### Data section

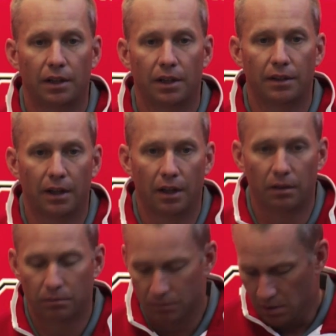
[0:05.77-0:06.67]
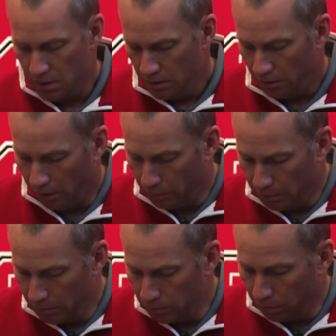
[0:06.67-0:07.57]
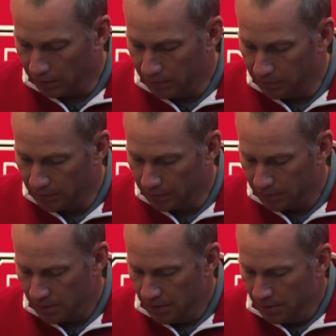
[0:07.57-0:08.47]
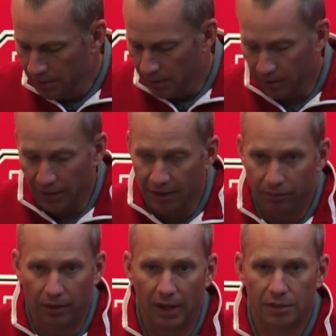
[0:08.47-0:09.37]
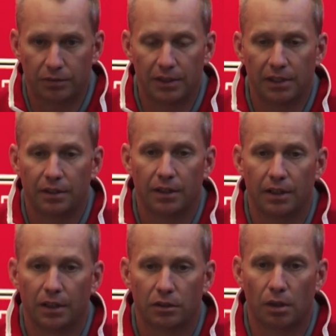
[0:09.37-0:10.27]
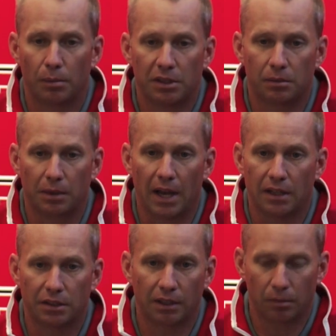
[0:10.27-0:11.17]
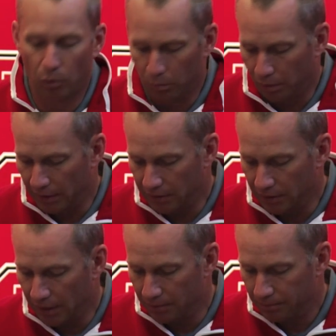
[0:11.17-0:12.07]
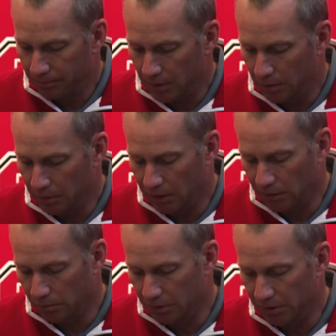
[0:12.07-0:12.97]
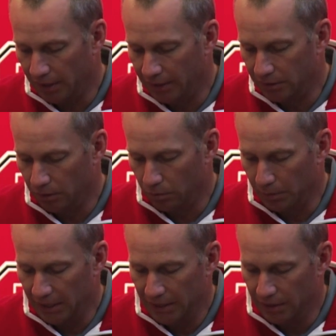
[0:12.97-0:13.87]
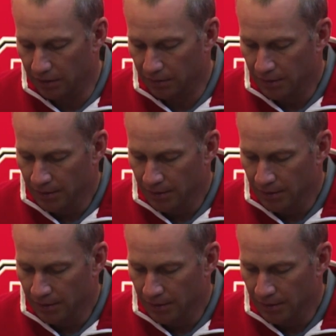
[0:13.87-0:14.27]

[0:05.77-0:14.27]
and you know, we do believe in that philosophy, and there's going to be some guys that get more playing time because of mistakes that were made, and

######

§ Problem description:
The lines above from the line with "[0:06.67-0:07.57]" through the line with "[0:13.87-0:14.27]" are to be given again word for word, with no pictures among them.

§ Result below:
[0:06.67-0:07.57]
[0:07.57-0:08.47]
[0:08.47-0:09.37]
[0:09.37-0:10.27]
[0:10.27-0:11.17]
[0:11.17-0:12.07]
[0:12.07-0:12.97]
[0:12.97-0:13.87]
[0:13.87-0:14.27]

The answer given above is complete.